Le conflit colombien, ce n’est pas uniquement les FARC, Ingrid Betancourt et les compagnons d’infortunes de la franco-colombienne. C’est aussi le problème des paramilitaires. A l’origine de nombreuses violations des droits de l’homme et infractions au droit humanitaire international, ils sont censés être démobilisés. Mais les scandales demeurent et des proches du pouvoir présidentiel sont suspectés. Un mois avant la présidence française de l’Union européenne, des organisations de la société civile européenne et colombienne ont ainsi tenu une conférence de presse, le 23 mai à Paris, au Centre d’Accueil de la Presse étrangère, afin de sensibiliser sur l’inquiétante situation des droits de l’homme en Colombie.

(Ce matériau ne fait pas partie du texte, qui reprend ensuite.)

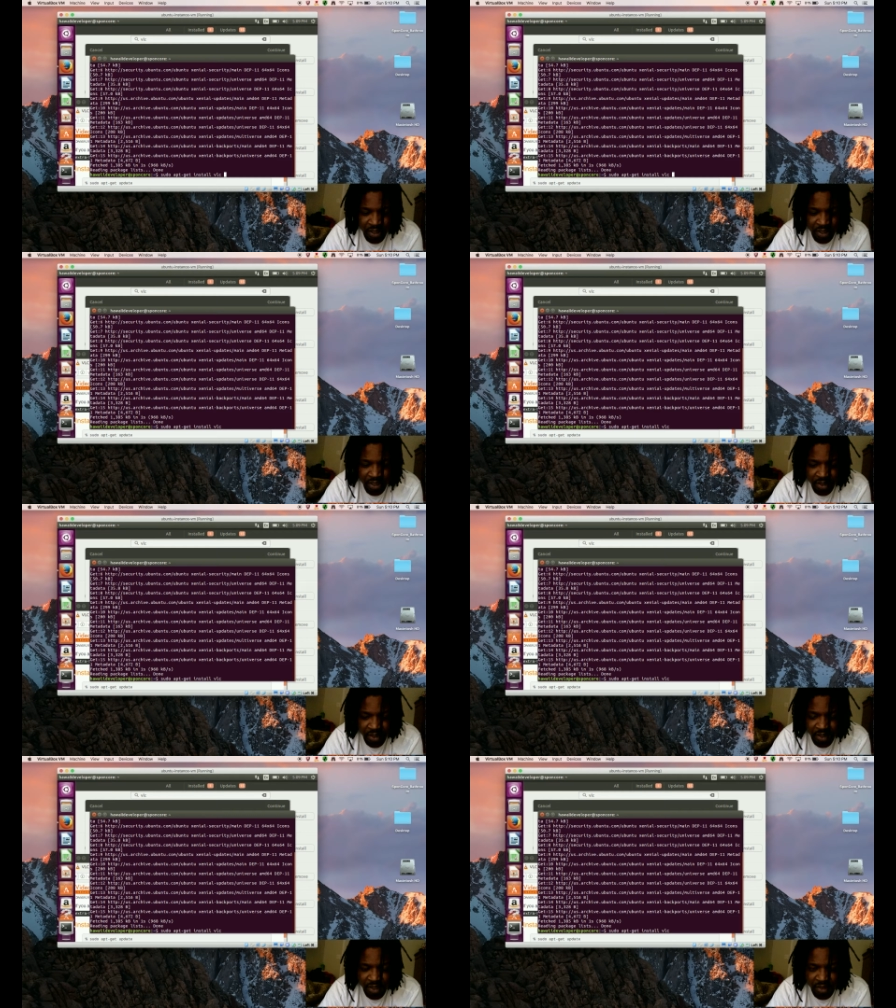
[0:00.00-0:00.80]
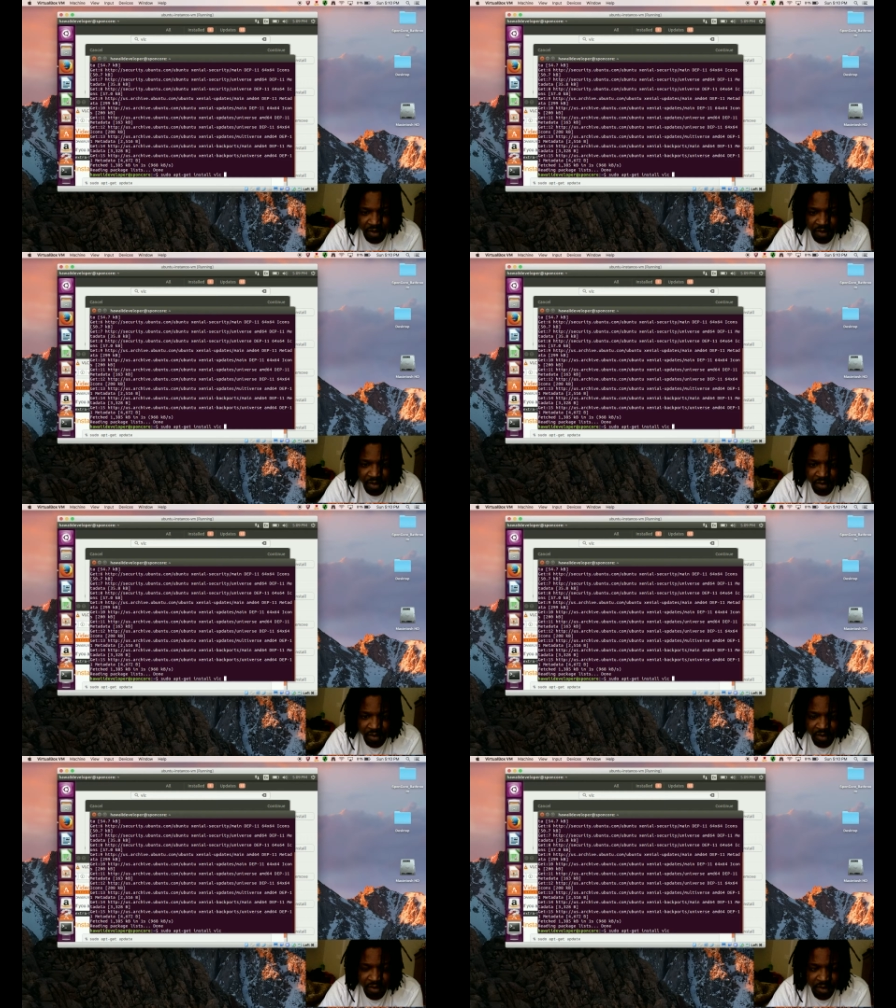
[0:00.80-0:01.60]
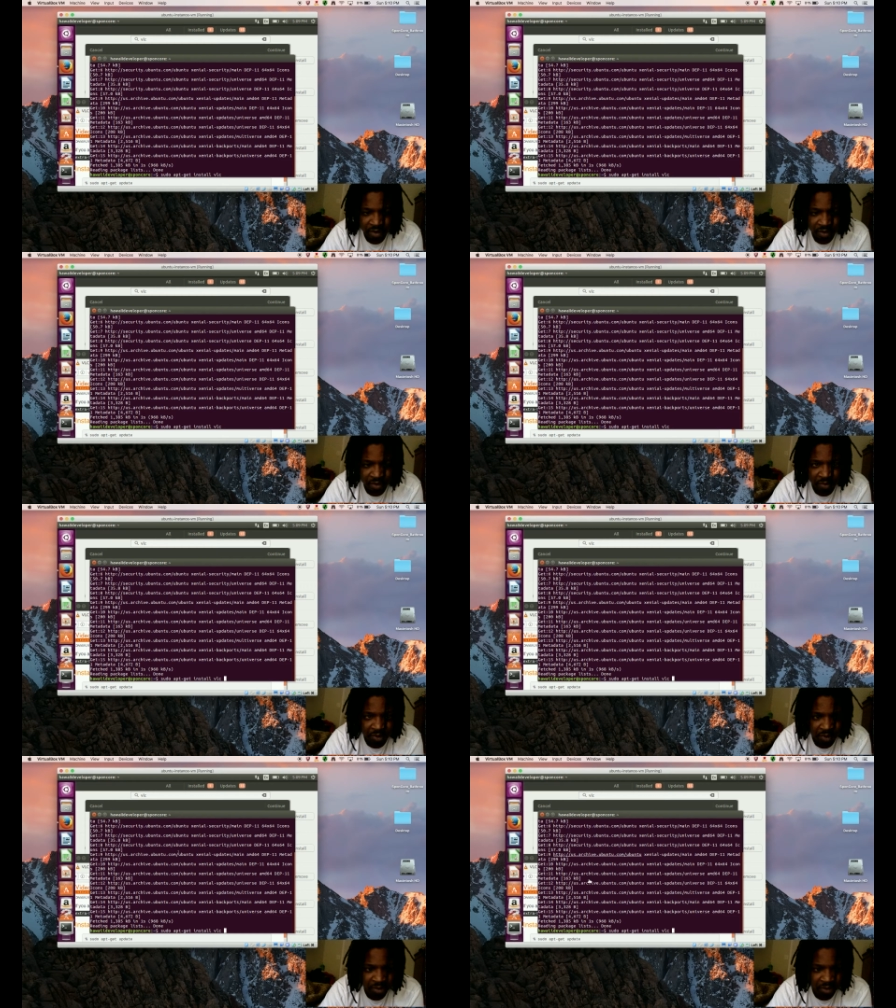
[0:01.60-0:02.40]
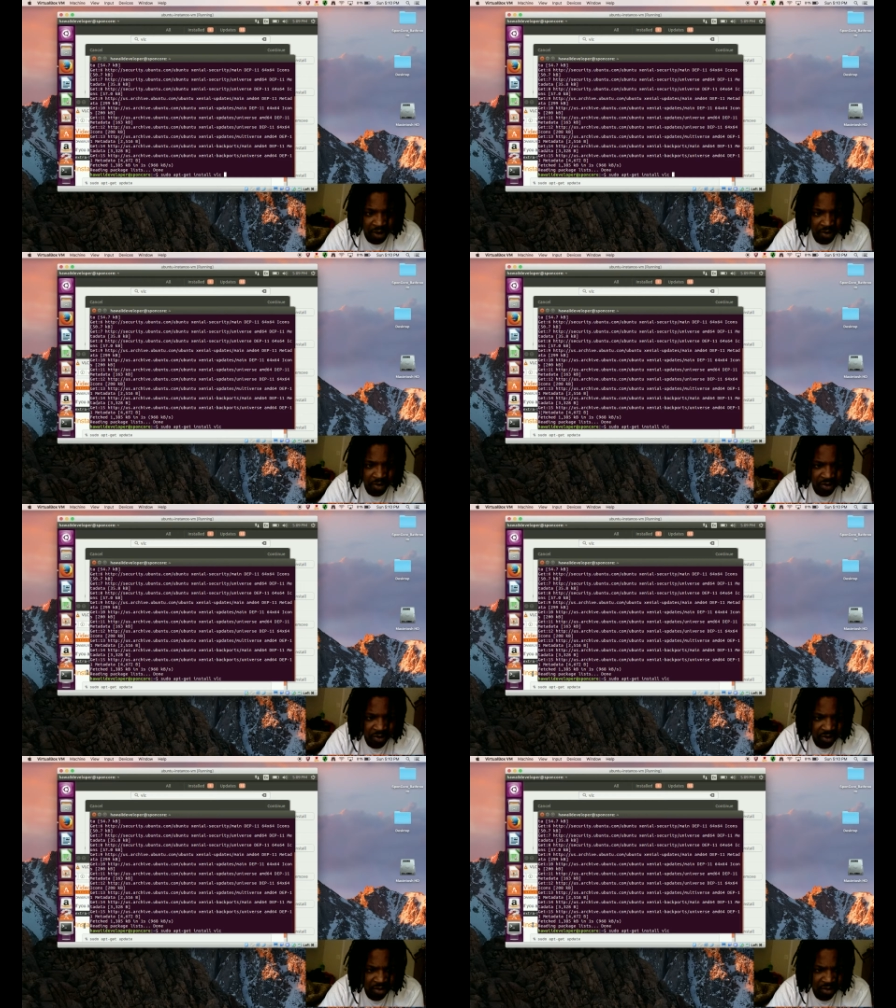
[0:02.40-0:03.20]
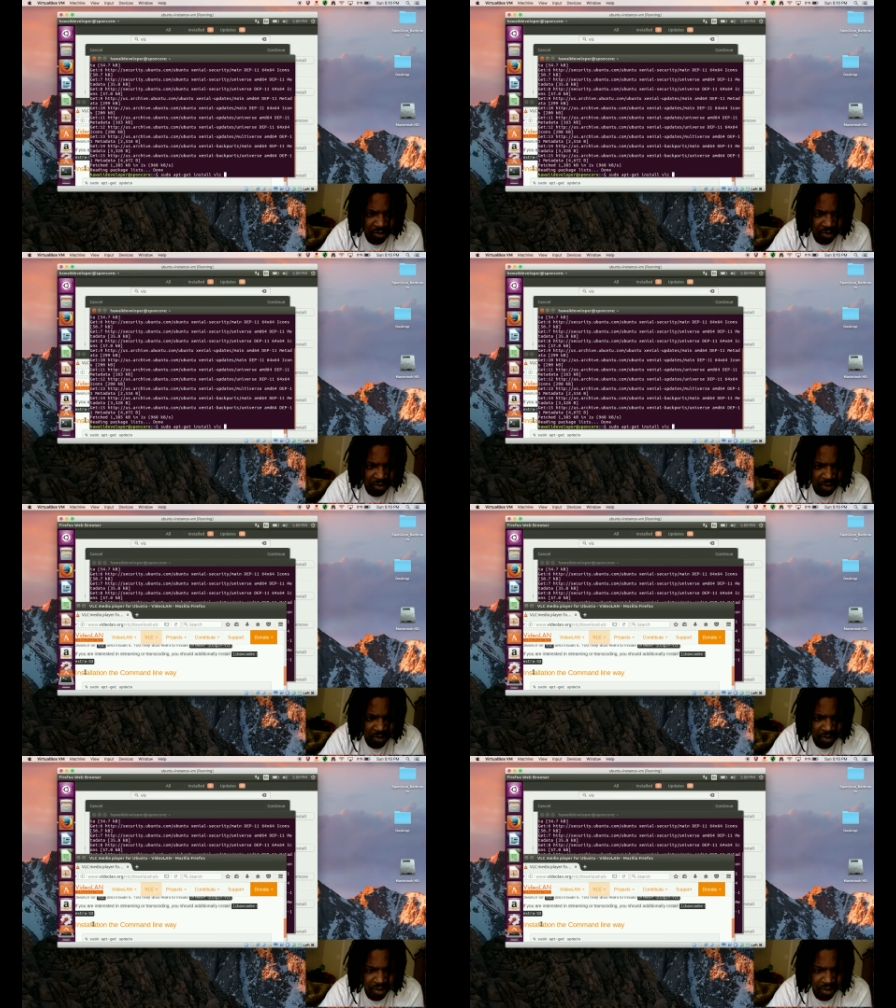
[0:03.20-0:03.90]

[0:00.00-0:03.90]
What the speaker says: Then what was it? Browser? Was it browser?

La Colombie, le « mauvais voisin »
A l’origine de cet appel, la Coordination française pour la paix en Colombie (CFPC) -qui réunit entre autres le Secours catholique, le Comité catholique contre la faim (CCFD) ou encore la Fédération internationale des droits de l’Homme (FIDH)– ainsi que le Bureau international des droits humains – Action Colombie (OIDHACO). Au centre de leurs préoccupations, un processus de démobilisation des groupes paramilitaires qui favorise l’impunité, en toute connivence avec l’actuel chef d’Etat colombien, Alvaro Uribe (élu en 2002, réélu en 2006) (A lire aussi, sur le site RISAL: « les relents narco-paramilitaires » du président colombien et sur Bakchich.info, les manifestations qui l’ont embarrassé), proche de Washington et l’un des derniers hommes de droite au pouvoir en Amérique Latine. «Le mauvais voisin». Le durcissement de sa politique militaire, alors qu’il nie l’existence d’un conflit interne dans son pays, lui attire les foudres des défenseurs des droits de l’homme. Ces derniers s’inquiètent depuis longtemps du cas colombien. Depuis 1985, le nombre de personnes déplacées s’élève à plus de 4 millions, soit le deuxième pays après le Soudan.
Des événements récents témoignent de la précarité des droits humains ainsi que des liens suspects existant entre le pouvoir et les groupes paramilitaires, soi-disant démobilisés depuis le décret 128 de 2003 puis de la loi Justice et Paix censée encadrer la démobilisation. Le 22 avril dernier, le cousin du président colombien, Mario Uribe, a été arrêté en raison de ses liens avec les paramilitaires, suite aux révélations d’anciens chefs de ces groupes armés. Le haut niveau du pouvoir politique est gangréné. Tout comme le parlement. «Il y a actuellement 61 parlementaires poursuivis en justice et plus de 300 hauts fonctionnaires (maires, gouverneurs …)», précise Luciano Sanin, représentant de la plate-forme colombienne « Coordination Colombie-Europe-Etats-Unis », de passage à Paris pour la conférence.
Encore 10 000 paramilitaires actifs
L’aspect positif du processus de démobilisation est de faire tomber certains des hommes politiques impliqués : les anciens chefs, retirés, parlent. Et ils balancent. Dans cette optique et pour éviter de plus amples scandales, le gouvernement colombien a décidé le 13 mai dernier d’extrader aux Etats-Unis 14 des plus importants chefs paramilitaires «responsables de crimes de lèse humanité». Cela signifie que ces membres haut placés des groupes armés, qui commençaient à évoquer « des nombreux massacres », sont retirés du système judiciaire colombien. Ils ne seront jugés, sous la juridiction américaine, « que » pour trafic de drogue et non pour leurs usurpations de terres et assassinats. La justice et la vérité sont mises aux oubliettes au profit d’une impunité qui se généralise. Aux oubliettes également le droit des nombreuses victimes. Car, «les paramilitaires ce sont encore 10 000 hommes actifs, et depuis 6 ans, 12 000 assassinats politiques, 1000 exécutions « extra-judiciaires », 445 syndicalistes assassinés. Avec les FARC, le nombre d’otages est porté à 1500», dénonce Luciano Sanin.
Luis Eduardo Salcedo, lui aussi du déplacement parisien, a tenu à rappeler que dans le cadre de cet appel, la pression devrait aussi être mise sur les FARC. Acteurs du conflit, ils détiennent plus de 700 otages. Un symptôme de plus des infractions au droit humanitaire. «Le gouvernement doit les rencontrer et discuter directement avec eux. Il faut trouver un accord humanitaire», clame-t-il, révolté et lucide.